The social media leaders have a policy of corporate transparency among employees and customers. For this to succeed, it’s critical to have social media guidelines.
Further, the social media leaders tend to value and share customer input across functions.
2. Use a variety of social media platforms.
Social media leaders employ a diverse set of social media tools. Specifically:
- 81% have corporate blogs.
- 77% have mobile apps for consumers who use social media.
- 61% have online video channels.
Facebook is the hands down, must have social media network, used by 88% of companies. (Want to diversify your social media offering? Here are 50 states of social media.)
3. Invest in social media.
Social media isn’t a free strategy. Social media requires investment to yield measurable results, even if it’s in the form of employee time.
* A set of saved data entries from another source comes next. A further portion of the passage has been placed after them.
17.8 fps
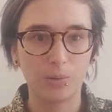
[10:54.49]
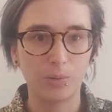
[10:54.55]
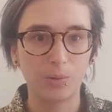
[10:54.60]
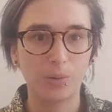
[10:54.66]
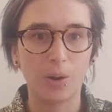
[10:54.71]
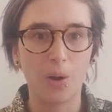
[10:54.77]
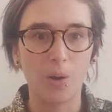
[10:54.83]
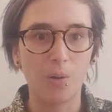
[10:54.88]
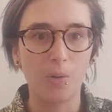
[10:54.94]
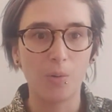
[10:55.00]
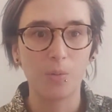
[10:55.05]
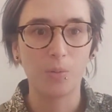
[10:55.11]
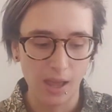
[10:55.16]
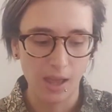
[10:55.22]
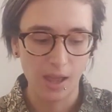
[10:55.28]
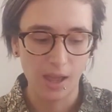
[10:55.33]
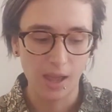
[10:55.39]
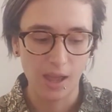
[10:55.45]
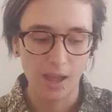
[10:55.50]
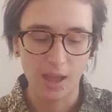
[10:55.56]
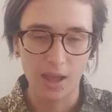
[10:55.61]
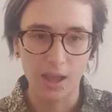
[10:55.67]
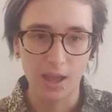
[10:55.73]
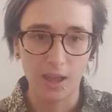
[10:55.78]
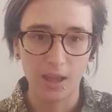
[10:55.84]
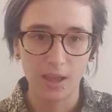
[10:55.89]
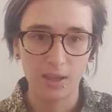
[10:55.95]
grow
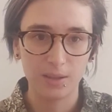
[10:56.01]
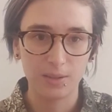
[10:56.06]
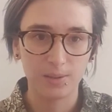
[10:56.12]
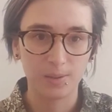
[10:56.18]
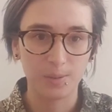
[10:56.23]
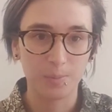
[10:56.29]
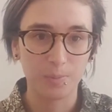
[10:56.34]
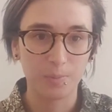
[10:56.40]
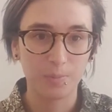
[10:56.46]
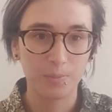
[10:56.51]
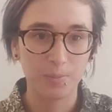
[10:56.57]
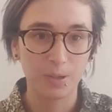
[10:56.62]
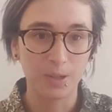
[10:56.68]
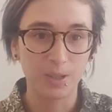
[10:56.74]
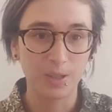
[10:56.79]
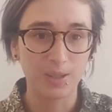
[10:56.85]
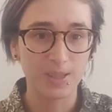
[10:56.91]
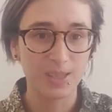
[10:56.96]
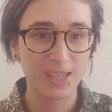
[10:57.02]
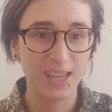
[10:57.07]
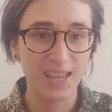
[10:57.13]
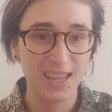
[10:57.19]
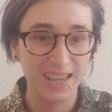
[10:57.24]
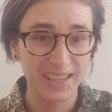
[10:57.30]
as a person,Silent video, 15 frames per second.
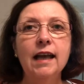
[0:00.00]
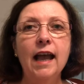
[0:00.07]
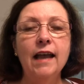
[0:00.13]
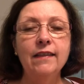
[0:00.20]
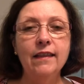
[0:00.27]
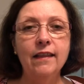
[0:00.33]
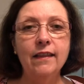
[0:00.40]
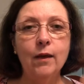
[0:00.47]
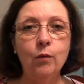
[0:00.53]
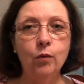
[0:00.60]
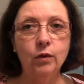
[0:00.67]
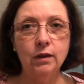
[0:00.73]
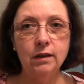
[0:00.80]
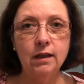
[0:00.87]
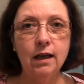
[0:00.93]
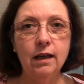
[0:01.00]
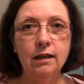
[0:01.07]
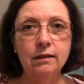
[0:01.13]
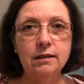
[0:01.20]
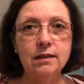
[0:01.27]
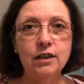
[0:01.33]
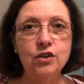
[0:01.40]
and then they will
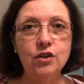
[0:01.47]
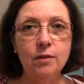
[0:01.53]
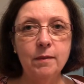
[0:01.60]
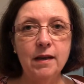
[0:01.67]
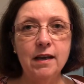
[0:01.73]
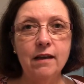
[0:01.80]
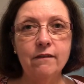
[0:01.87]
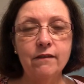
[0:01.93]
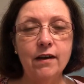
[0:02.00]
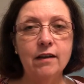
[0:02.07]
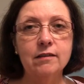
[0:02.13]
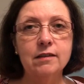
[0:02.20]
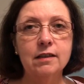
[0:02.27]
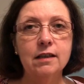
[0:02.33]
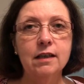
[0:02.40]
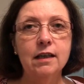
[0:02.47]
send you the PDF files.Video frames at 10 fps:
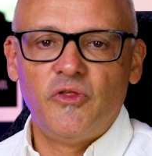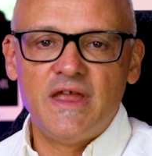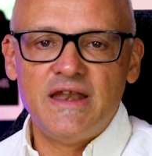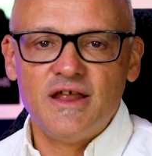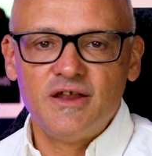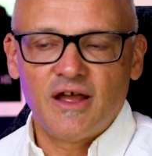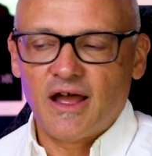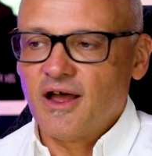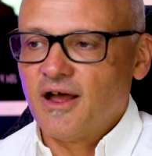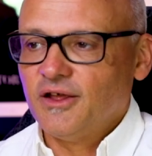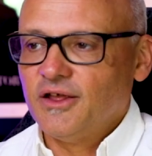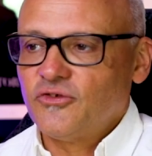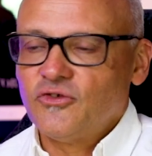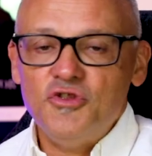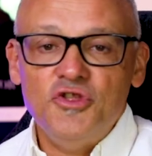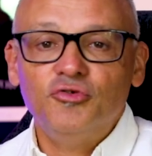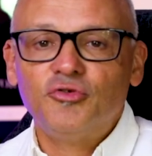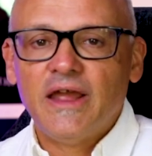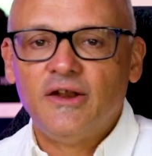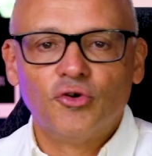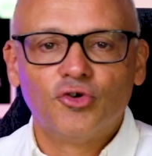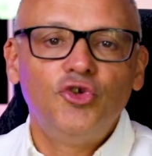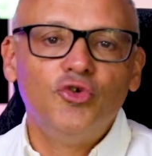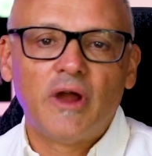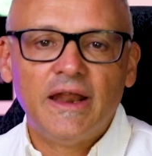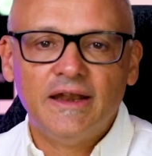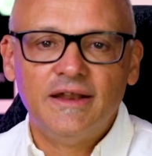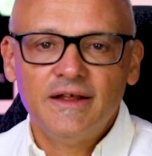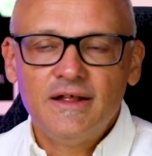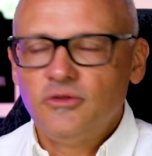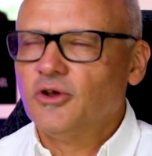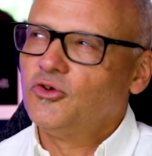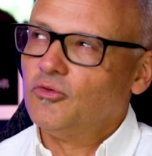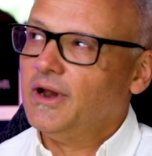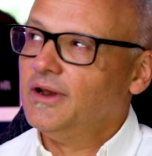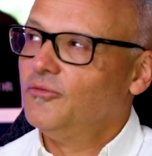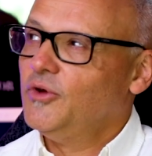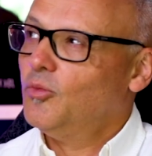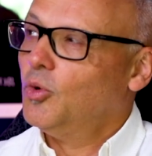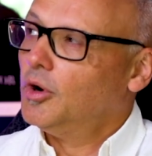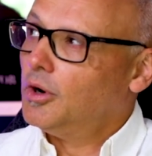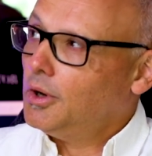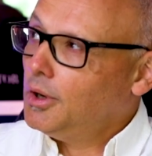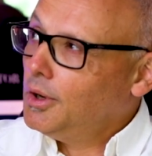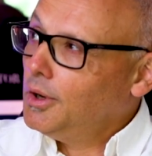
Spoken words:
then I guess, narrated or curated, not curated, we were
Social media spending includes staff, technology, marketing agency fees, consulting services and other costs.
In 2013, this average social media spend per respondent will be $18.8 million and the median social media spend per respondent will be $2.7 million.
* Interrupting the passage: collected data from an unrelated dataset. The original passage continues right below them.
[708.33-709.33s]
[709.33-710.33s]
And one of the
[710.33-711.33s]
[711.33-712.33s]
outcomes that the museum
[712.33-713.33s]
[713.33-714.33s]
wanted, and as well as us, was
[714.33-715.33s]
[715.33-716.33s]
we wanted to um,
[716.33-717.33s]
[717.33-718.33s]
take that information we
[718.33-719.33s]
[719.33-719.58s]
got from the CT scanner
By contrast, social media leaders will spend an average of $28 million with a median of $7 million.
There’s a big difference in the amount companies spend on social media.
- 37% of respondents’ companies will spend less than $1 million this year on social media.
- 8% of respondents’ companies will spend would spend at least $50 million.
B2C companies spend less than a quarter of their big data budget on social media.
4. Have internal social media team that works across functions.
Almost half of respondents centralized the social media function at the corporate level.
Social media leaders have small core social media team focused on social media strategy, best practices and metrics that they leverage across the organization. Social media staff matters! The average number of full-time social media employees was 56 and the median number of full-time social media employees was 19. One third of companies have 10 or less full-time social media employees and 17% have over 100 full-time social media employees.
4 or more functions work together on social media for over a quarter of respondents.
5. Involve employees from different functions in social media.
For an effective social media strategy, diverse input is required. At a minimum, the 3 front line functions, namely, marketing, customer service and sales, must be focused on what’s being said on social media.
BUT, other departments should be involved in social media to gather useful input, namely R&D and product management.
- 27% of R&D/product development regularly view social media input.
- 37% of product management regularly view social media input.
6. Control social media outside of marketing.
Marketing controls social media in over a third of companies, while 10% of companies have a special social media officer who is outside of marketing.
About half of B2C companies plan to restructure their social media function in 2014.
For leaders, social media is controlled by a variety of different functions.
7. Measure social media ROI.
56% of respondents measure the return on social media investment. Location matters since companies in Asia-Pacific and Latin America were more likely to have a positive social media ROI than those in North America and Europe. (BTW–Here’s the secret to making social media measurable.)
- 38% of B2C firms receive a positive social media ROI
- 18% of B2C firms receive a negative social media ROI
- 44% of B2C firms don’t measure social media ROI.
Leaders have over 3X the rate of positive social media ROI over followers. Ability to track social media ROI is related to having concrete goals and metrics in place. When it comes to social media, most B2C firms focus on branding.
While closer examination shows that many of the 16 improvement attributes were brand related, social media improves sales and the related process as well as reducing a variety of costs.
For B2C businesses, social media drives bottom line ROI. To maximize your organization’s return, use these 7 social media factors as a guide to transform your business.
What else would you add to this list and why?